* **What you should do**: Produce a verbatim transcription of the entries, with all pictures omitted.

* **Extracted records**:
━━━━━━━━
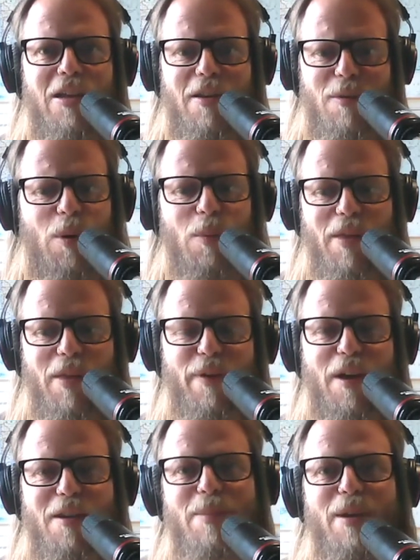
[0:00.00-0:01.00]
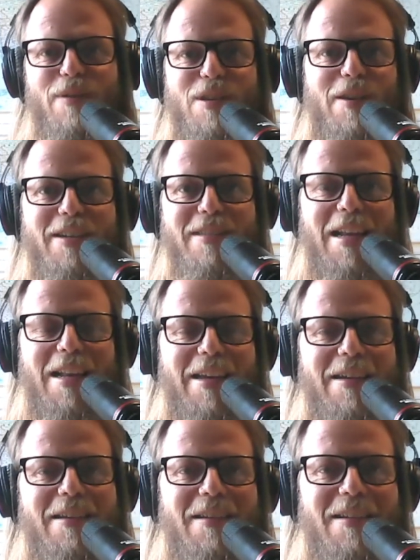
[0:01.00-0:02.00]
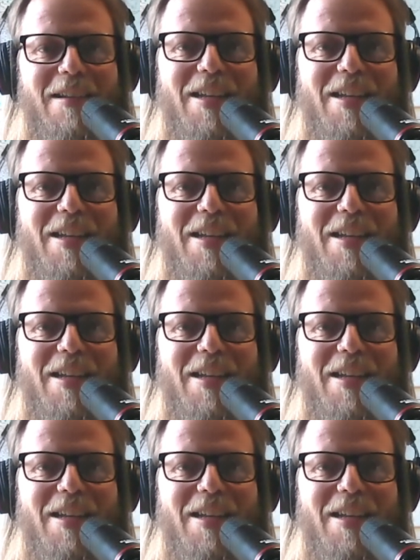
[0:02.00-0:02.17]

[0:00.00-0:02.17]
you know, it's probably the first bit of psychedelic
━━━━━━━━
* **Task output**:
[0:00.00-0:01.00]
[0:01.00-0:02.00]
[0:02.00-0:02.17]

[0:00.00-0:02.17]
you know, it's probably the first bit of psychedelic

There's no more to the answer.